At the end of these deformations, the blacksmith has a flat, rectangular piece of steel in front of him, consisting of twisted and shifted layers, from which the final knife shape still has to be separated. For the unique pieces of the C150 series, Markus Pattschull makes one knife from one piece. For this, he hammers it into its final shape on the anvil. The blade is forged out, the tang is notched, and bevels are created. For other series, which do not have such elaborate mosaic patterns because Pattschull used fewer deformation techniques, the layered Damascus is produced in larger pieces, so that several knives can be made from it. For the C90 and C100 series, Nesmuk always has two or four knives cut by laser from a Damascus steel plate by a specialist in Solingen.
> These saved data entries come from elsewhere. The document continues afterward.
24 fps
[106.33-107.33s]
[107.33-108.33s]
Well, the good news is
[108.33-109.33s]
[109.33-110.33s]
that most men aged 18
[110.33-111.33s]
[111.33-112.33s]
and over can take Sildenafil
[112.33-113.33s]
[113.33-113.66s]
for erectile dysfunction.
It is then rolled out to five millimeters, hardened, and then shrinks to four millimeters due to the removal of the oxide layer.

For every knife: Before the fine grinding, each blade must be hardened. For this, the blacksmith heats it to 800 degrees Celsius so that the crystal structure changes, only to cool it down quickly immediately afterwards and then temper it, i.e., heat it up again to about 200 degrees Celsius.
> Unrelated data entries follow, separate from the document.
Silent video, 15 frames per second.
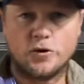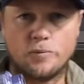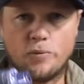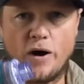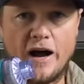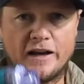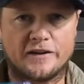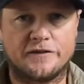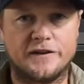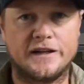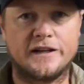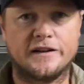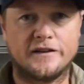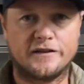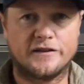little brass
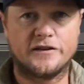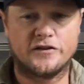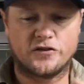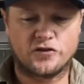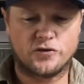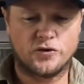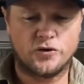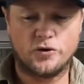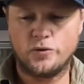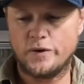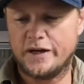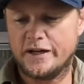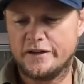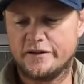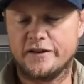fittings that
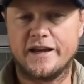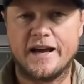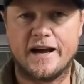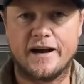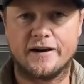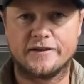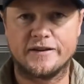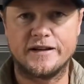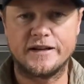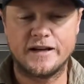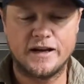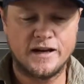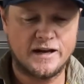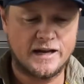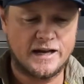screw into the
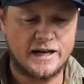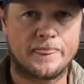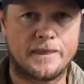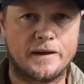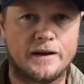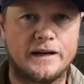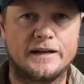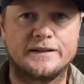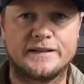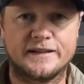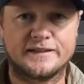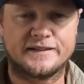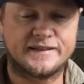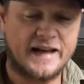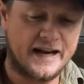housing, and it
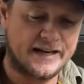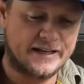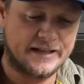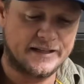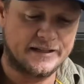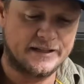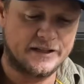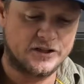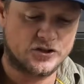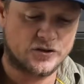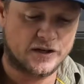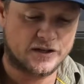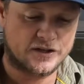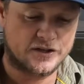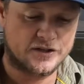does state in the
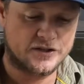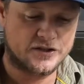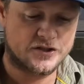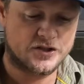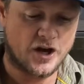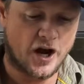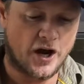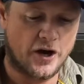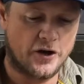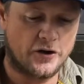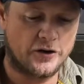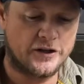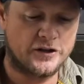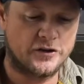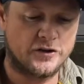instructions to
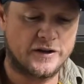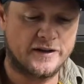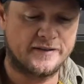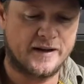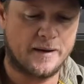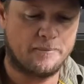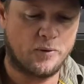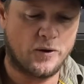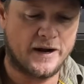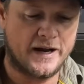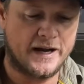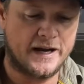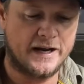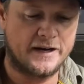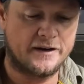only do these up by
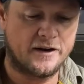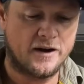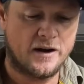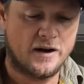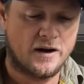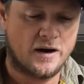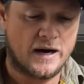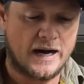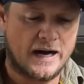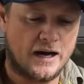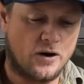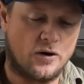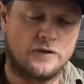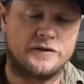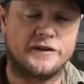hand.
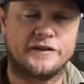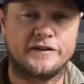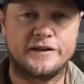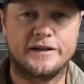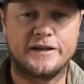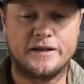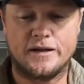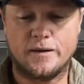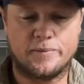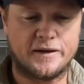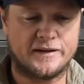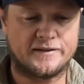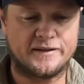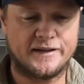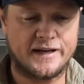Obviously a
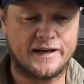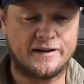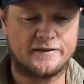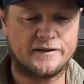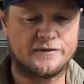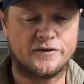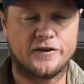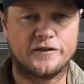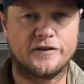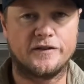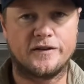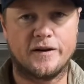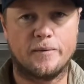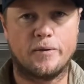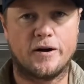plastic housing
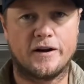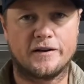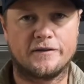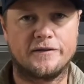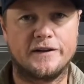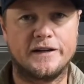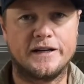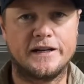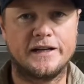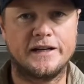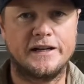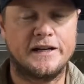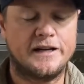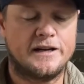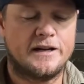versus a brass fitting,
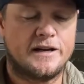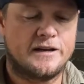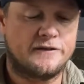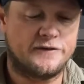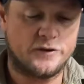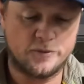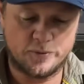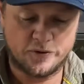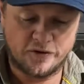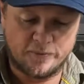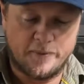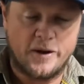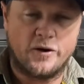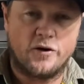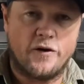if you put a
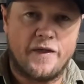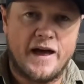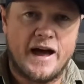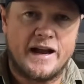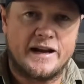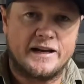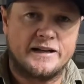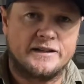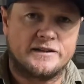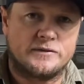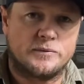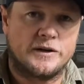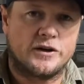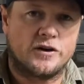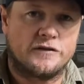spanner on that and
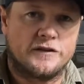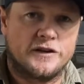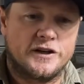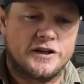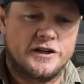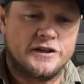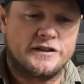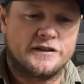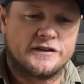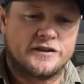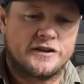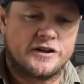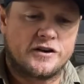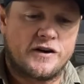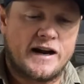swing off it, you're just
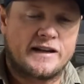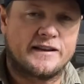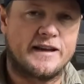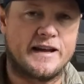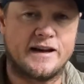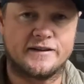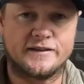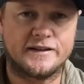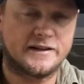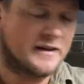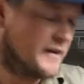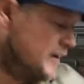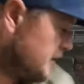going to crack the housing.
The trick comes at the end

Until now, the Damascus knife is only finished in its shape; the pattern can only be guessed, contrasts are barely present, the difference to a monosteel knife is small. And then Markus Pattschul dips the knife into a bath of iron(III) chloride solution. The acid attacks the steel; it reacts with the surface. Since it is composed differently, the acid attacks one steel more than the other. The acid reacts less strongly with the nickel, i.e., the soft layer, so that it retains its silver-shining appearance. The solution acts more on the other steels, making them darker. Like a magic trick, a complex pattern appears on the blade after the acid bath.

To ensure that contrasts and gray tones remain as pure for years, Nesmuk, together with scientists from the Fraunhofer Institute, has developed a process that protects the blade from oxidation. The steels would be susceptible to this due to their carbon content. Because the blade is not stainless, without this protection, at least a patina forms, which no longer looks as nice. However, an alloy with chrome, which does not rust, is not an alternative, because such steels have lower cutting performance. Nesmuk wants knives with maximum sharpness. Therefore, before selling them, the company sends all Damascus knives in a vacuum-sealed sheath to a specialist who coats them in a chamber with a microscopically thin layer of glass. The blade is then protected from contact with oxygen, and the steel does not react.

Nesmuk itself shows in its product range that specimens made of Damascus steel, despite all the effort, are only more beautiful but not sharper in use than monosteel knives. Even the models of the "affordable" Soul collection are among the sharpest knives we know. They just don't stand out as much.